◆ INFORMATION SHOWN:
──────

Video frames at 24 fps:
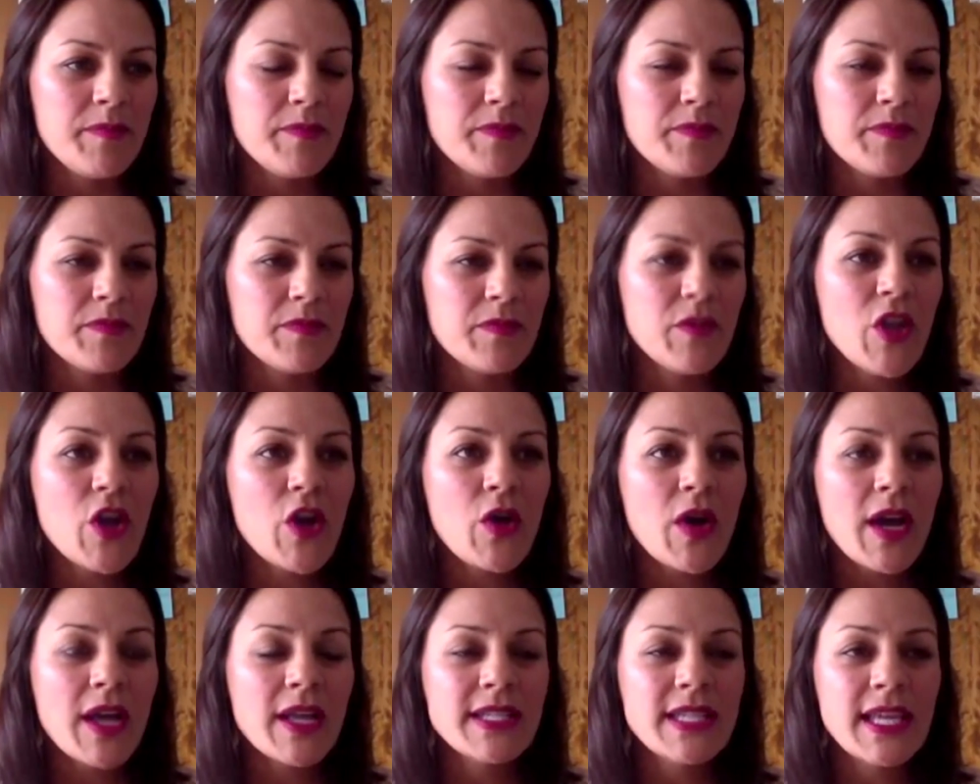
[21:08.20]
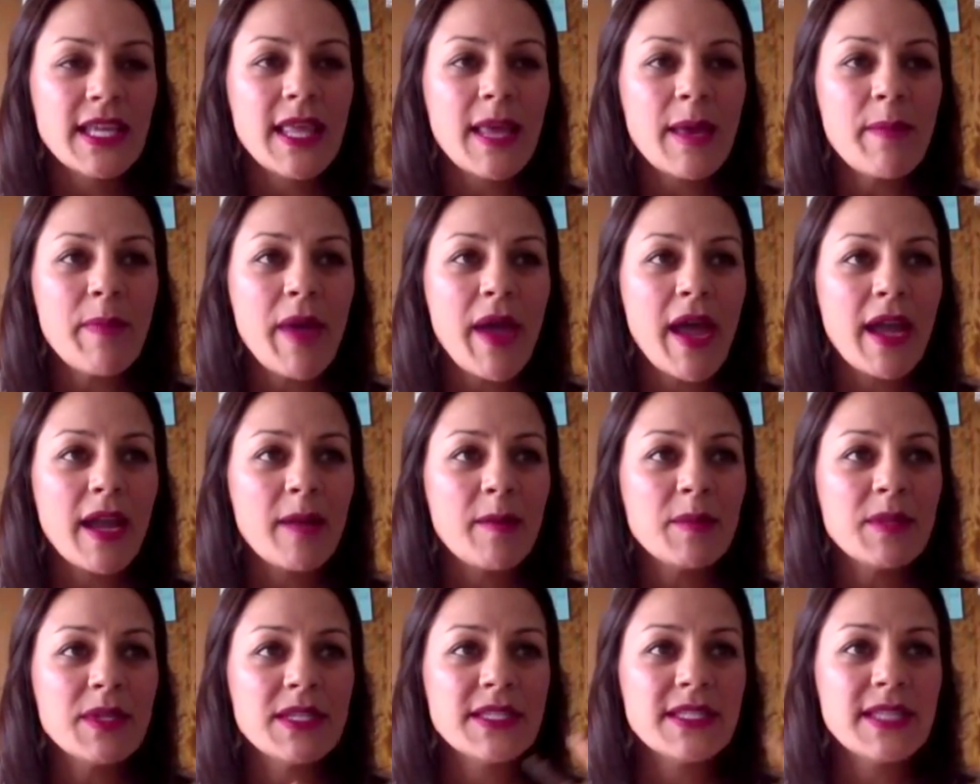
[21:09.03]
No, I take that back. I'm
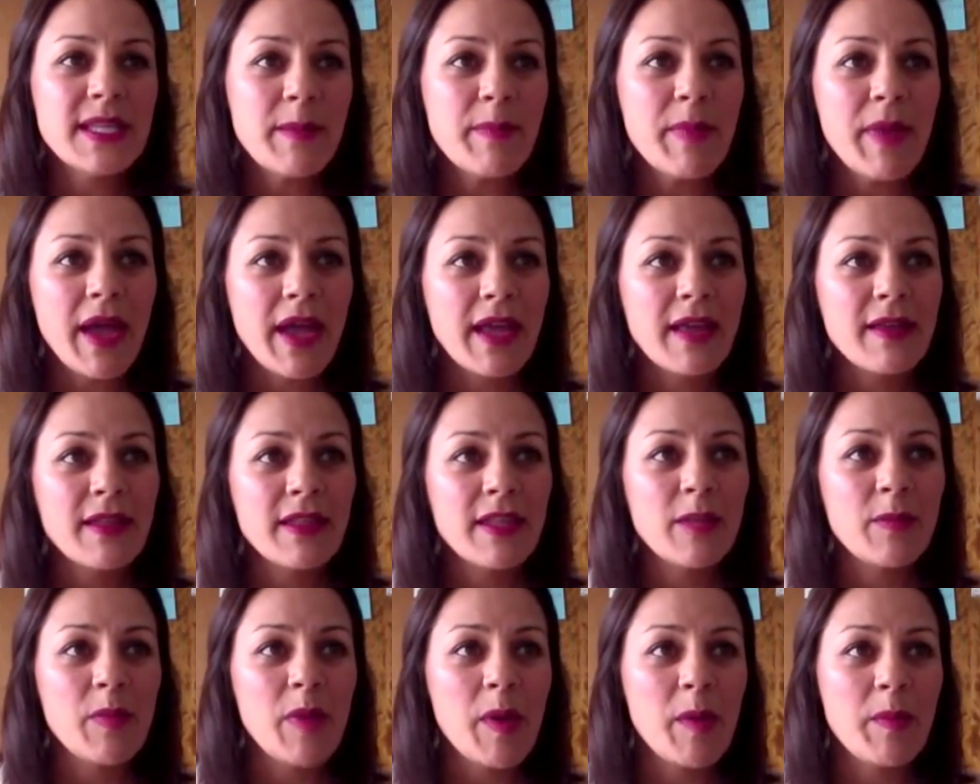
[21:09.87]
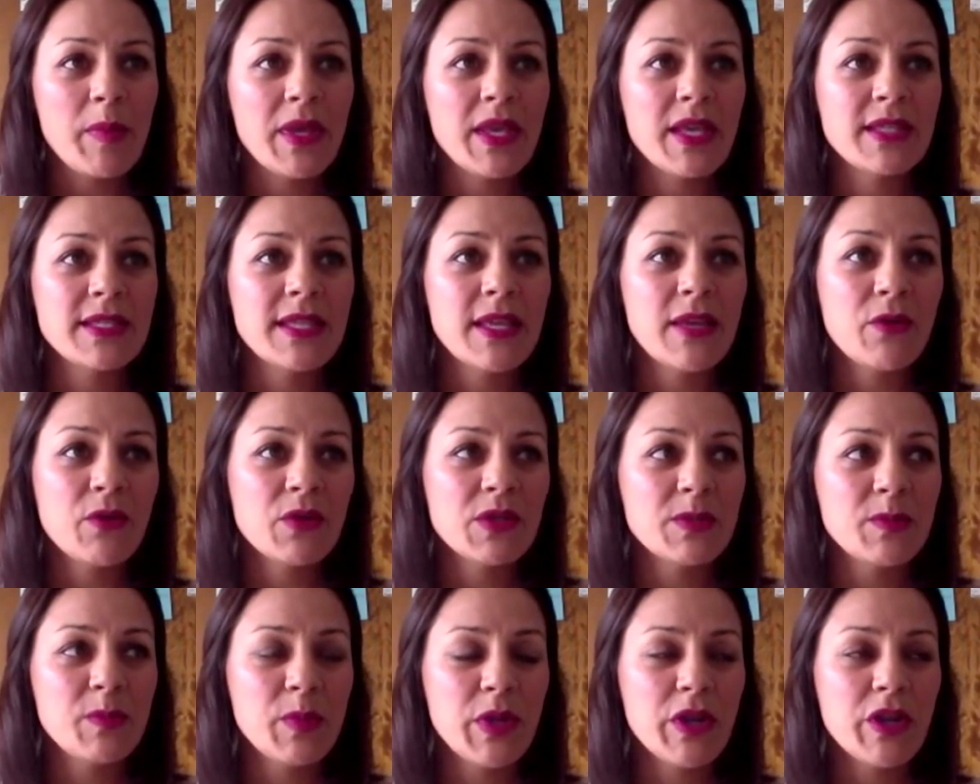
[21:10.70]
going to step back a little bit, because there
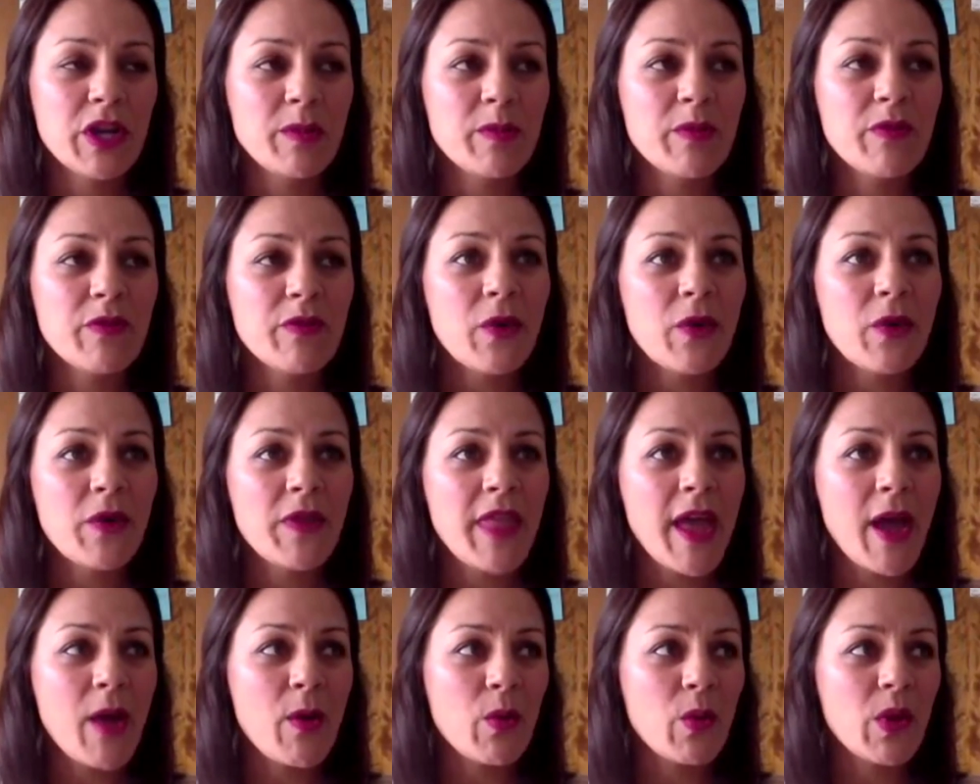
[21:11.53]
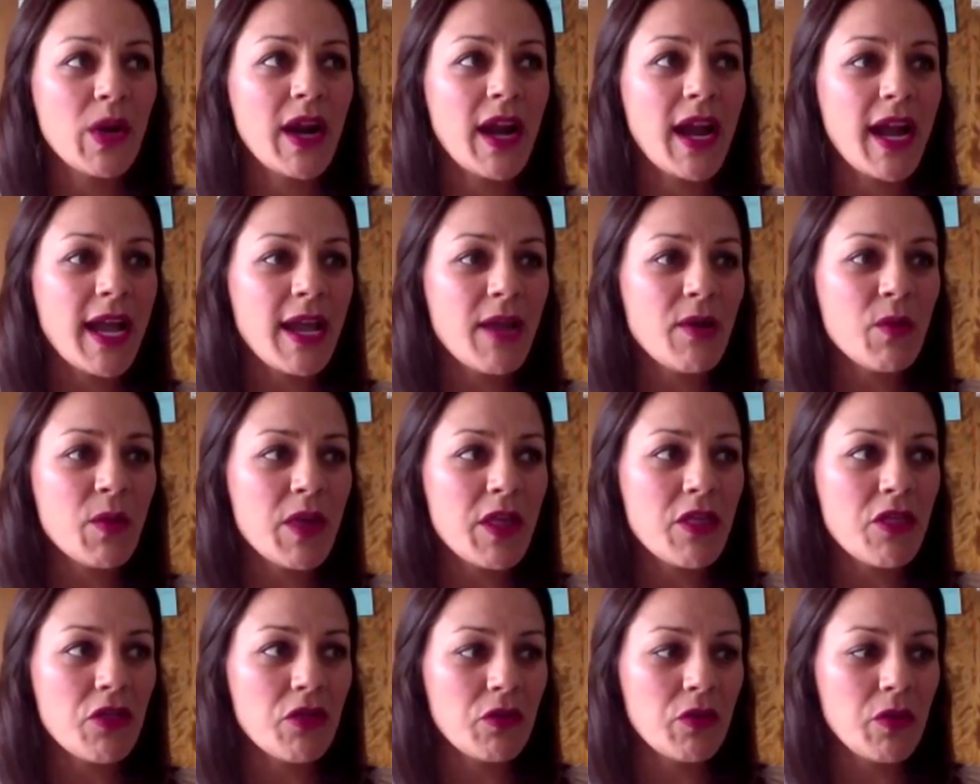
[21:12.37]
was a period before that where I
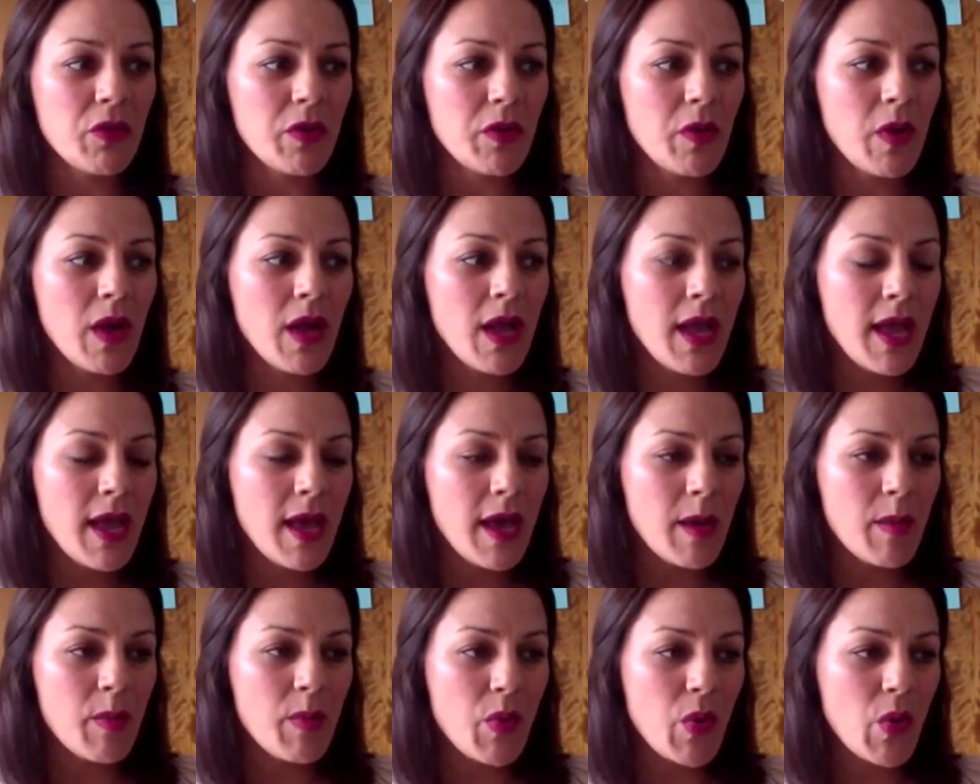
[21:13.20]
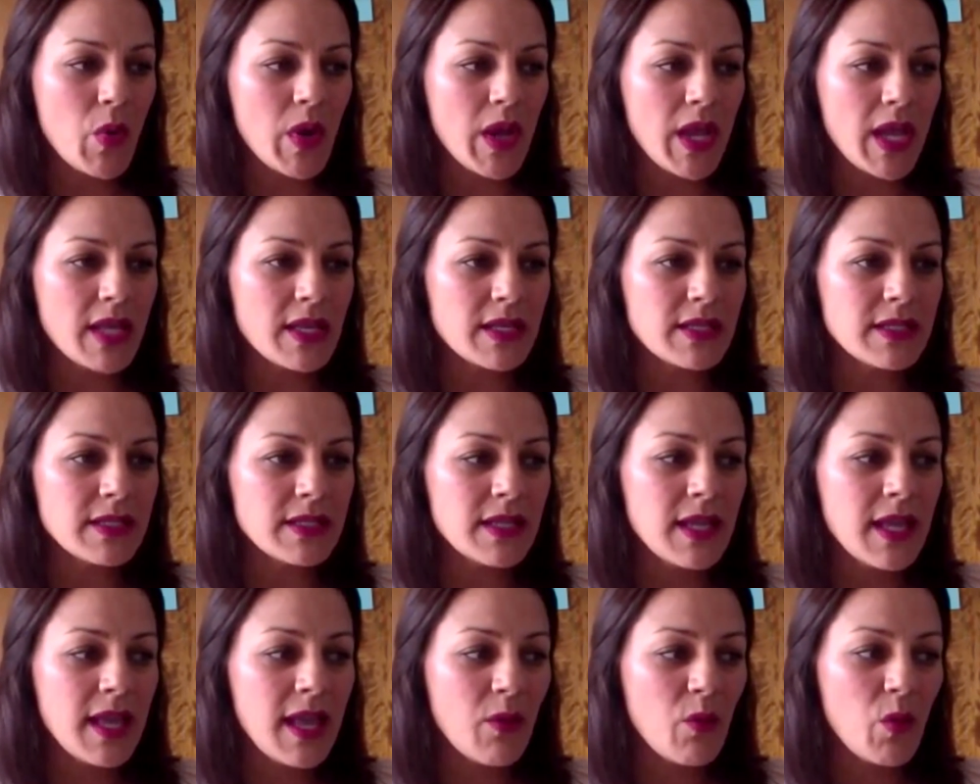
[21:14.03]
went through a point
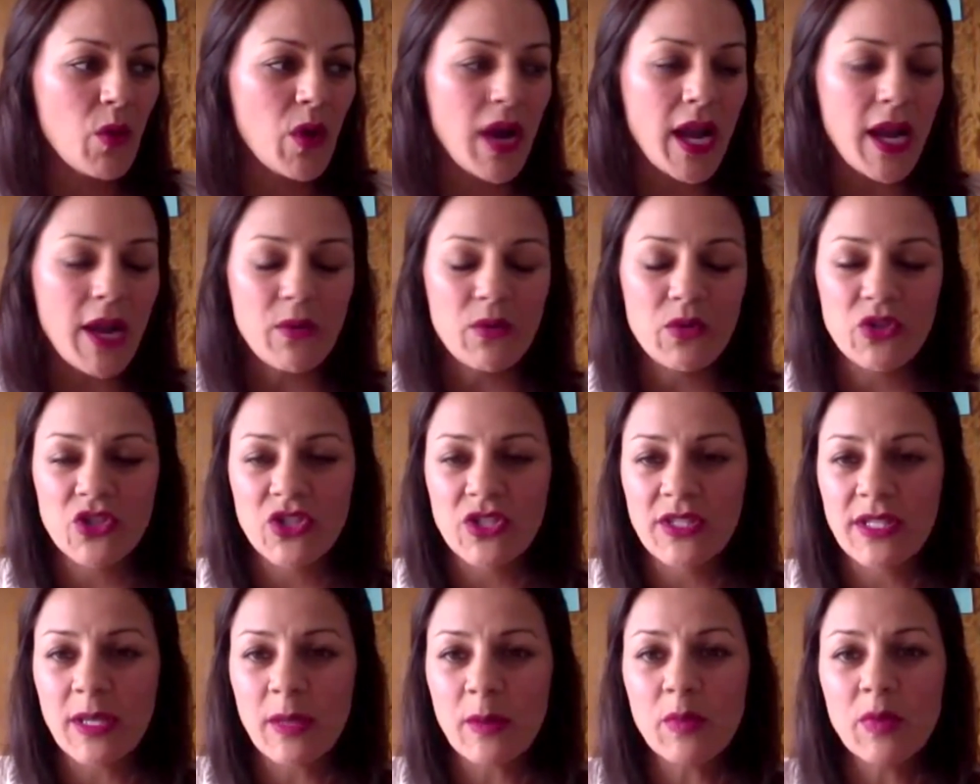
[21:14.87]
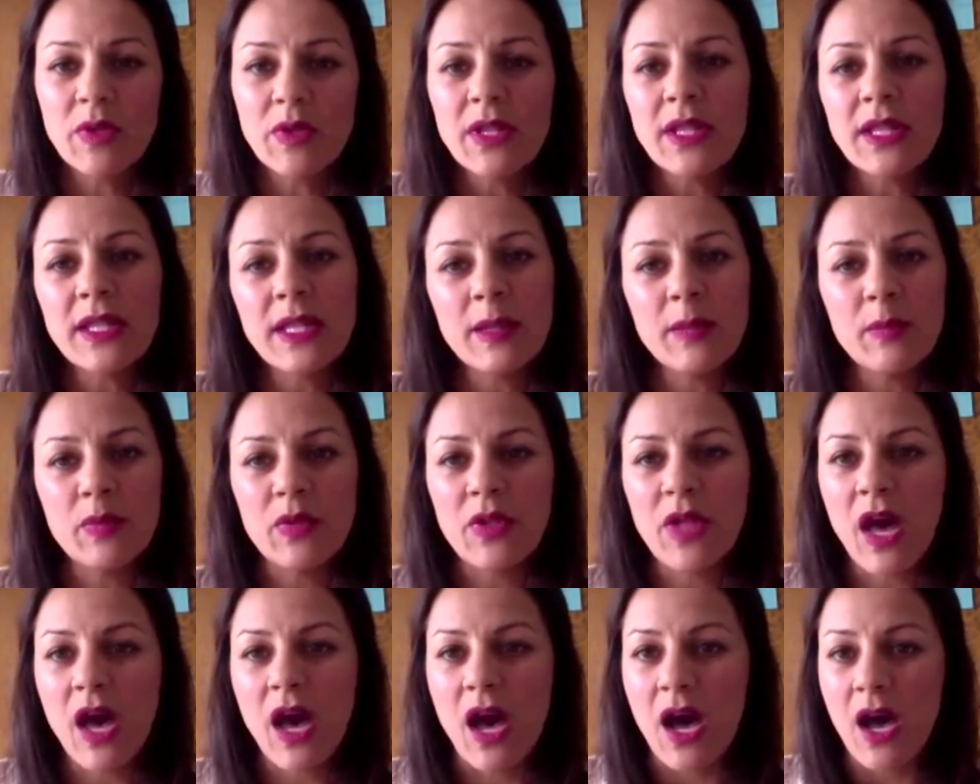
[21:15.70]
where I was just completely
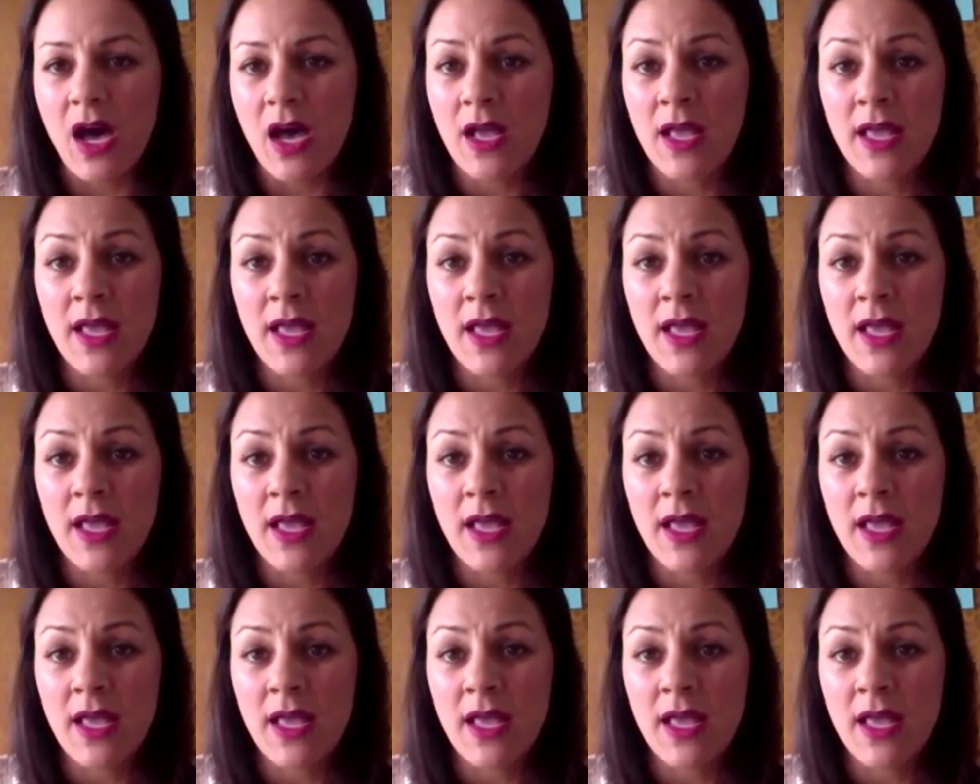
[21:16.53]
blah.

──────

◆ TO DO: Copy the listing above in full and exactly, but omit each picture that it holds.

◆ SOLUTION BELOW:
Video frames at 24 fps:
[21:08.20]
[21:09.03]
No, I take that back. I'm
[21:09.87]
[21:10.70]
going to step back a little bit, because there
[21:11.53]
[21:12.37]
was a period before that where I
[21:13.20]
[21:14.03]
went through a point
[21:14.87]
[21:15.70]
where I was just completely
[21:16.53]
blah.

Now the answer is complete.